There's much more, obviously, so click over and read on.

I'll take jumpers from LeBron if it's in the flow of the offense, I'd prefer to see them come with James working off the ball (incidentally, Chris Jent told me his field goal % will go up the more he does this), and I'll live with them when LeBron's in heat check mode, but watching him hoist 18 footers when no one else has touched the ball in the possession (or, at most, one) is insufferable to watch. It happened twice in the 4th quarter yesterday (from 22 and 25 feet), and both times in the stretch when the Cavs went from up 85-80 to down 86-85 and never to see the lead again. And both times there was little to no offense run.

Back to the original piece for a second.

Jacob Rosen over at WFNY also used my analysis as a jumping off point by looking at which teams have the most three-point attempts and highest percentages made.

In fact, among the top 20 teams in three point shooting percentage, they have an average winning percentage of .567. The rest of the NBA has only a .366 winning percentage. Among the top 20 teams in three point attempts per game, they have an average winning percentage of .546 while the rest of the NBA is only at .406.

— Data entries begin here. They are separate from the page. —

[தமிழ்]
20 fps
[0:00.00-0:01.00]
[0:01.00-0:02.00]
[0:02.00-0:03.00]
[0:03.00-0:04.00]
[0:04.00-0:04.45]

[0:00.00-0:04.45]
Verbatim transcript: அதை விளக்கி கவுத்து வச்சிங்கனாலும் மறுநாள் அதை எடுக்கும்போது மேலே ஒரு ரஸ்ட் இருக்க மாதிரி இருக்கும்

Just take a look here at the top five teams in the NBA in three point shooting percentage as well as the bottom five teams: 1) Cavaliers, 2) Suns, 3) Nuggets, 4) Raptors, 5) Spurs, 26) Bulls, 27) Pacers, 28) Clippers, 29) Nets and 30) Pistons. It is obvious in all of these reflections that the three ball is crucial to teams winning games in the 2009-2010 season.

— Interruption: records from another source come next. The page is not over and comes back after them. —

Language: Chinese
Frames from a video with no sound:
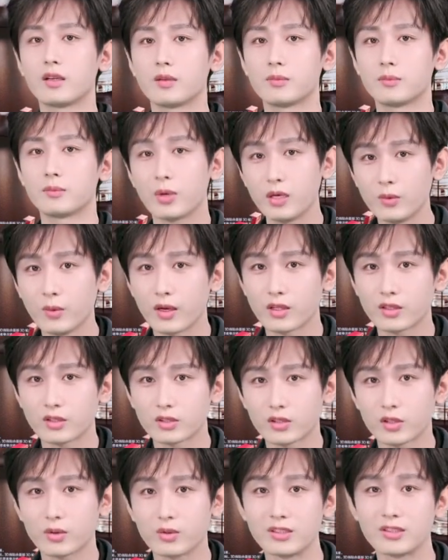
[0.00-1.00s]
喷完了之
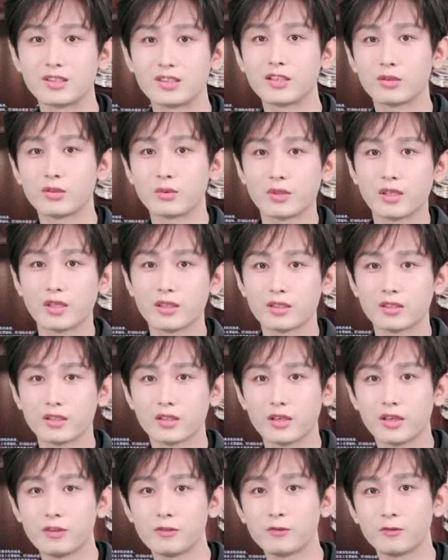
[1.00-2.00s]
后，你再用那
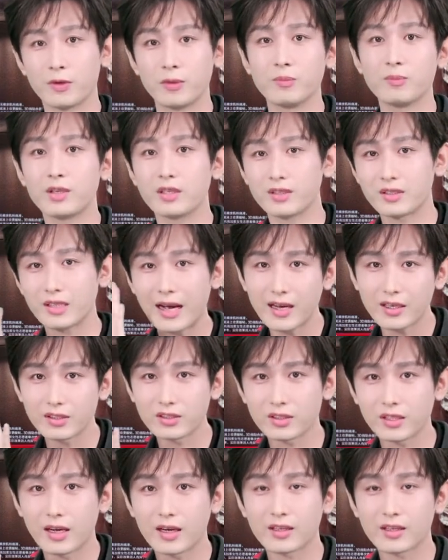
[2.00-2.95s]
个粉笔压一下。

While I agree that teams that are shooting the three well are probably going to be in a better position to win more games, I think Jacob misses my point. I'm all for efficient offense and possessions that end with a three being launched a) Within the scheme of the offense, and b) By someone who shoots threes well. LeBron's 35% average from behind the arc doesn't merit the number of attempts he takes, and that's simply scratching the surface.

As I wrote, when you're talking about a guy who is deadly effective in getting into the paint for easy buckets (while, oftentimes, drawing fouls and putting the opponent's defense into trouble), when you're talking about a guy who is routinely compared to Magic Johnson in his passing abilities, and when you're talking about a Cavs offense that already struggles through pronounced and sometimes prolonged difficulties on the offensive end, it's not practical or advisable for 5.2 possessions a game to end with a LeBron three-pointer. (Keep in mind, there's plenty of games where he's hoisting 7, 9, 11 threes.)

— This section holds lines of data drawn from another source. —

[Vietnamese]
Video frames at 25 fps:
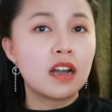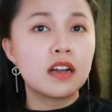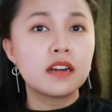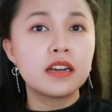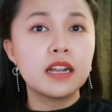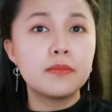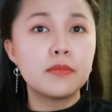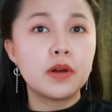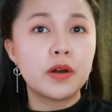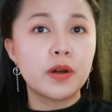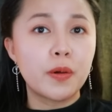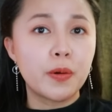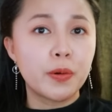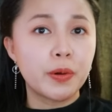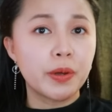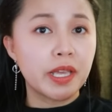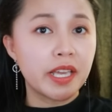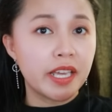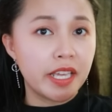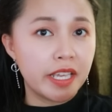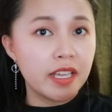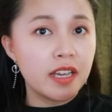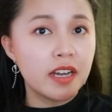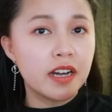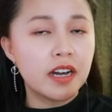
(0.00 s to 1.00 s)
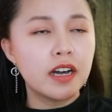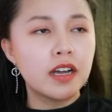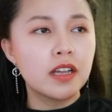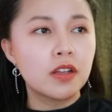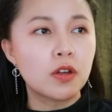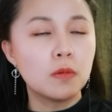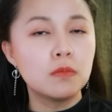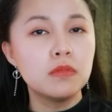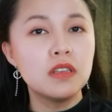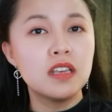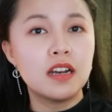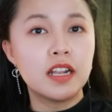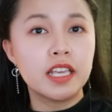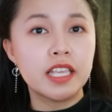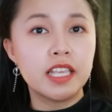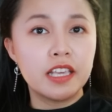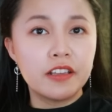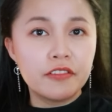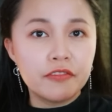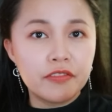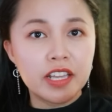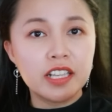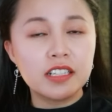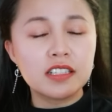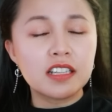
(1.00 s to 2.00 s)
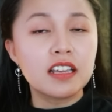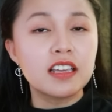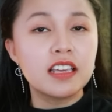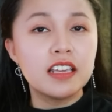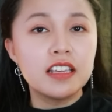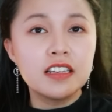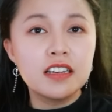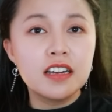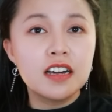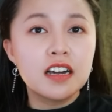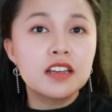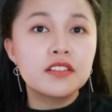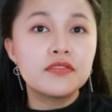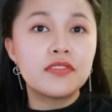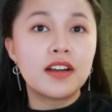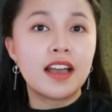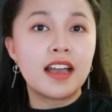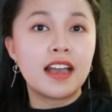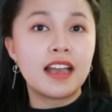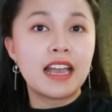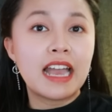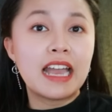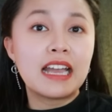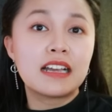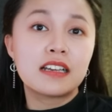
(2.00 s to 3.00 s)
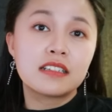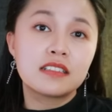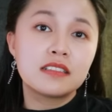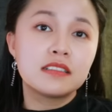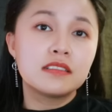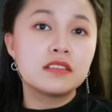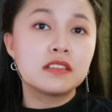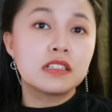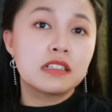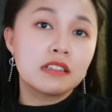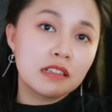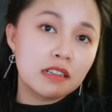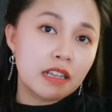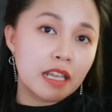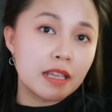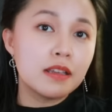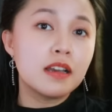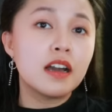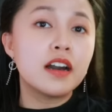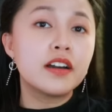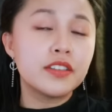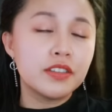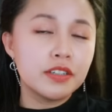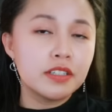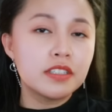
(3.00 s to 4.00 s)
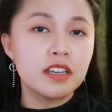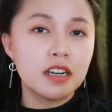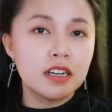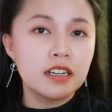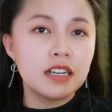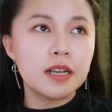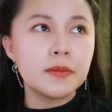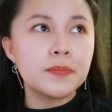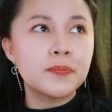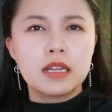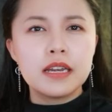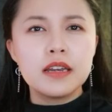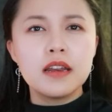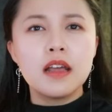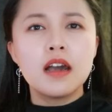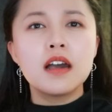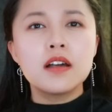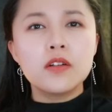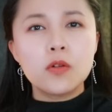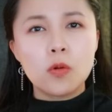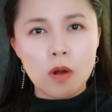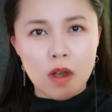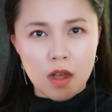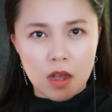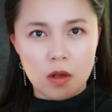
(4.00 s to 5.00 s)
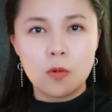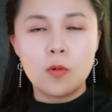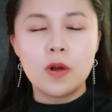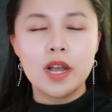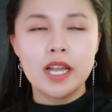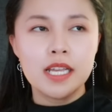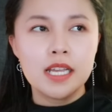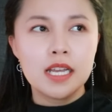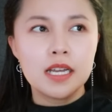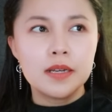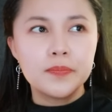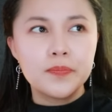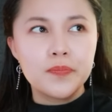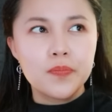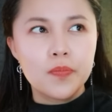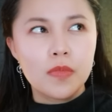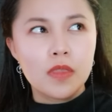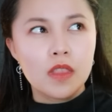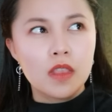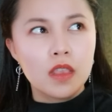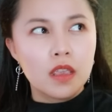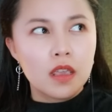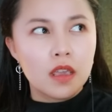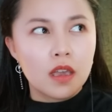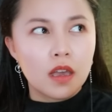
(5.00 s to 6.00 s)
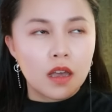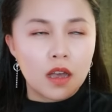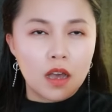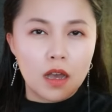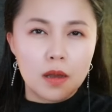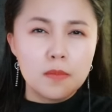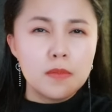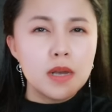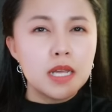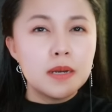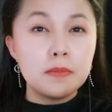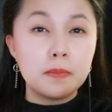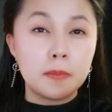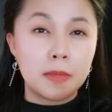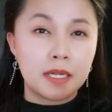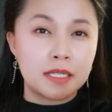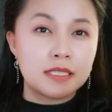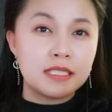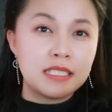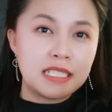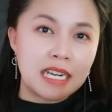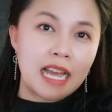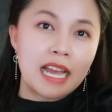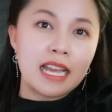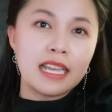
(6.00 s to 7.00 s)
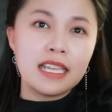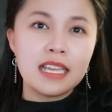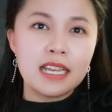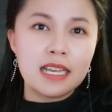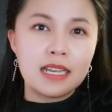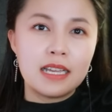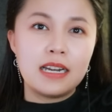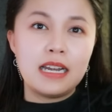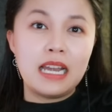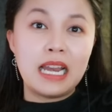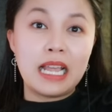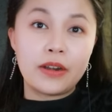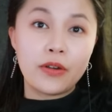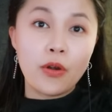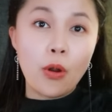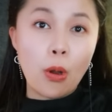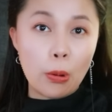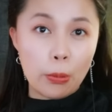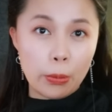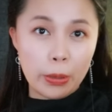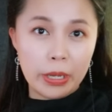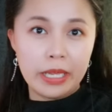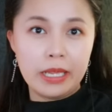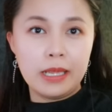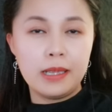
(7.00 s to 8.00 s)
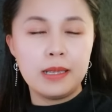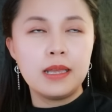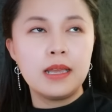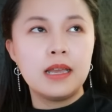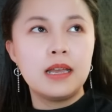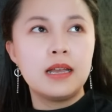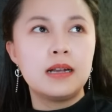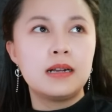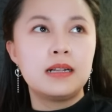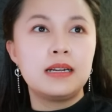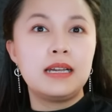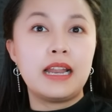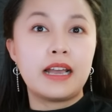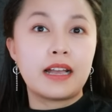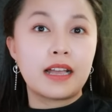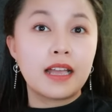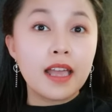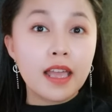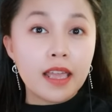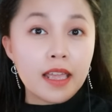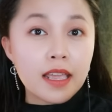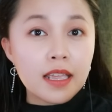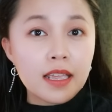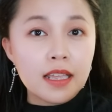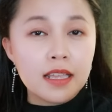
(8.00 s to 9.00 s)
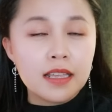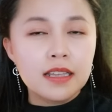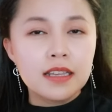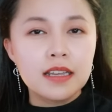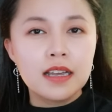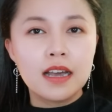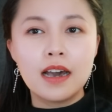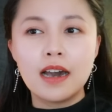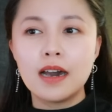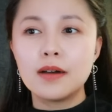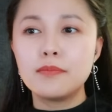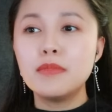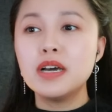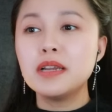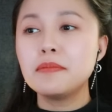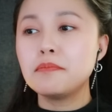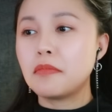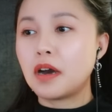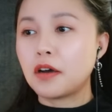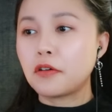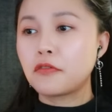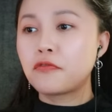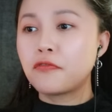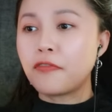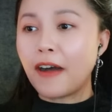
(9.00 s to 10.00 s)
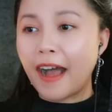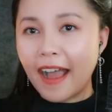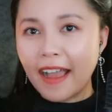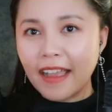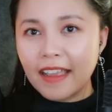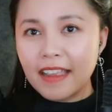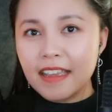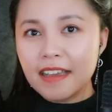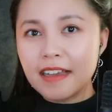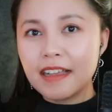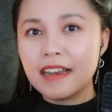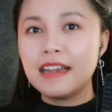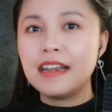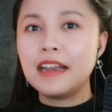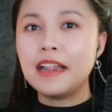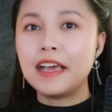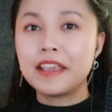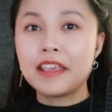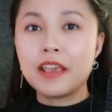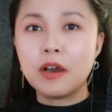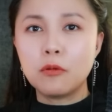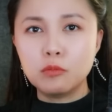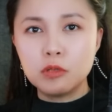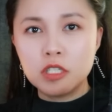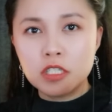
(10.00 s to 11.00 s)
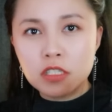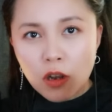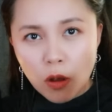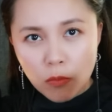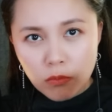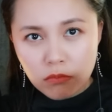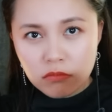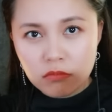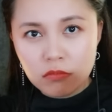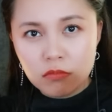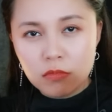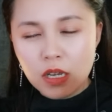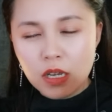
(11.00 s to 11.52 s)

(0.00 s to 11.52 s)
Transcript: đó để mà ngồi nghỉ ngơi cũng như là diễn viên tới nghỉ ngơi và ăn nghỉ ngơi giữa chừng á cái nơi của họ quay á ở bên mặt trái á, là đồi là cây ở bên mặt phải á, là dòng sông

The Cavs are a good three-point shooting team. That's partially due to LeBron's improved % from long range, but, more so, it's due to Anthony Parker, Mo Williams, and Boobie Gibson being among the league's best. Their success, in addition to sheer skill, is due to being wide open and being found within the offensive flow.

Too many of LeBron's threes come outside of the framework of anything that could be remotely considered offense.